[The data — start]
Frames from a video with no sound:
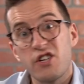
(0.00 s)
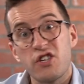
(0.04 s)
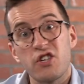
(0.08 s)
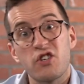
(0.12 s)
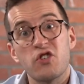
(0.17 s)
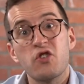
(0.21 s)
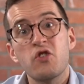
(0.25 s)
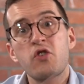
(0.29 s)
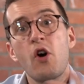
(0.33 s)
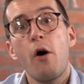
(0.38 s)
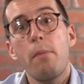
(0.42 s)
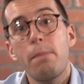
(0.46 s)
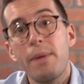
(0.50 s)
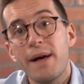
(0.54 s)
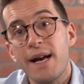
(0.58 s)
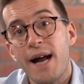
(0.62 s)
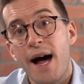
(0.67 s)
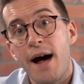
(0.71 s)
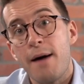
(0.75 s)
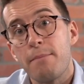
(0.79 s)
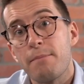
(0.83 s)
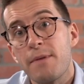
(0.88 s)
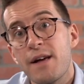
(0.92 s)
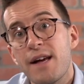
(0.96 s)
to top it
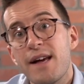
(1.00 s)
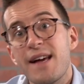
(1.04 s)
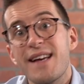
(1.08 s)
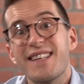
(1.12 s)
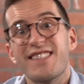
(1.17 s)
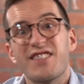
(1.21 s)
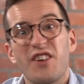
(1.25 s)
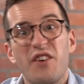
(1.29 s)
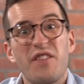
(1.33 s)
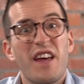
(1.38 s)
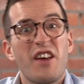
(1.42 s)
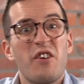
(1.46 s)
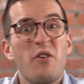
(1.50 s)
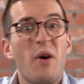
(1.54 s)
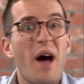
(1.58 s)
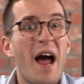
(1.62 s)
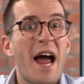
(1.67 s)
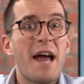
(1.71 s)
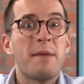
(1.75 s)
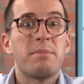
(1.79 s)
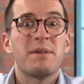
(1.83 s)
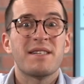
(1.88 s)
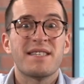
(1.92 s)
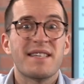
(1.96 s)
up so that you're
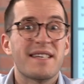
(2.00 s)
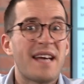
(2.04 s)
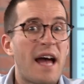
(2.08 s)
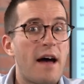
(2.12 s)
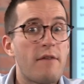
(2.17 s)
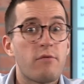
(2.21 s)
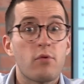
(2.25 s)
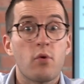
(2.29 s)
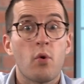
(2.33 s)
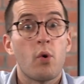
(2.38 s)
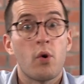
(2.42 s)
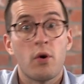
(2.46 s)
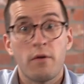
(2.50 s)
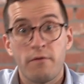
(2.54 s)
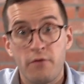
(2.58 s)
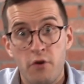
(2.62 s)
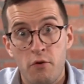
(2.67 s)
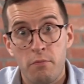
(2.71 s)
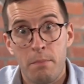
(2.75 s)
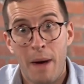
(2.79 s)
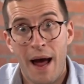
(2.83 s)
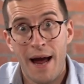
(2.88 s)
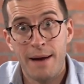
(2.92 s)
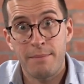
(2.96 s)
able to cover all of
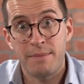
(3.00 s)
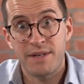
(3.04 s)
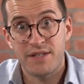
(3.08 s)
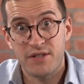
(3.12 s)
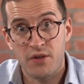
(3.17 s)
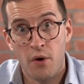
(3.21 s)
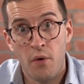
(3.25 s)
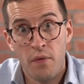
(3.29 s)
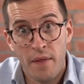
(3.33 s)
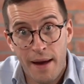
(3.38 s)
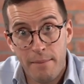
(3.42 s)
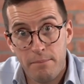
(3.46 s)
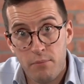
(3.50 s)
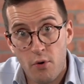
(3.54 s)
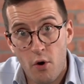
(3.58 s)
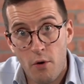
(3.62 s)
your payments on that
[The data — finish]
Work order
Please repeat every line from the listing above exactly as it appears. Drop the pictures.

Written response
Frames from a video with no sound:
(0.00 s)
(0.04 s)
(0.08 s)
(0.12 s)
(0.17 s)
(0.21 s)
(0.25 s)
(0.29 s)
(0.33 s)
(0.38 s)
(0.42 s)
(0.46 s)
(0.50 s)
(0.54 s)
(0.58 s)
(0.62 s)
(0.67 s)
(0.71 s)
(0.75 s)
(0.79 s)
(0.83 s)
(0.88 s)
(0.92 s)
(0.96 s)
to top it
(1.00 s)
(1.04 s)
(1.08 s)
(1.12 s)
(1.17 s)
(1.21 s)
(1.25 s)
(1.29 s)
(1.33 s)
(1.38 s)
(1.42 s)
(1.46 s)
(1.50 s)
(1.54 s)
(1.58 s)
(1.62 s)
(1.67 s)
(1.71 s)
(1.75 s)
(1.79 s)
(1.83 s)
(1.88 s)
(1.92 s)
(1.96 s)
up so that you're
(2.00 s)
(2.04 s)
(2.08 s)
(2.12 s)
(2.17 s)
(2.21 s)
(2.25 s)
(2.29 s)
(2.33 s)
(2.38 s)
(2.42 s)
(2.46 s)
(2.50 s)
(2.54 s)
(2.58 s)
(2.62 s)
(2.67 s)
(2.71 s)
(2.75 s)
(2.79 s)
(2.83 s)
(2.88 s)
(2.92 s)
(2.96 s)
able to cover all of
(3.00 s)
(3.04 s)
(3.08 s)
(3.12 s)
(3.17 s)
(3.21 s)
(3.25 s)
(3.29 s)
(3.33 s)
(3.38 s)
(3.42 s)
(3.46 s)
(3.50 s)
(3.54 s)
(3.58 s)
(3.62 s)
your payments on that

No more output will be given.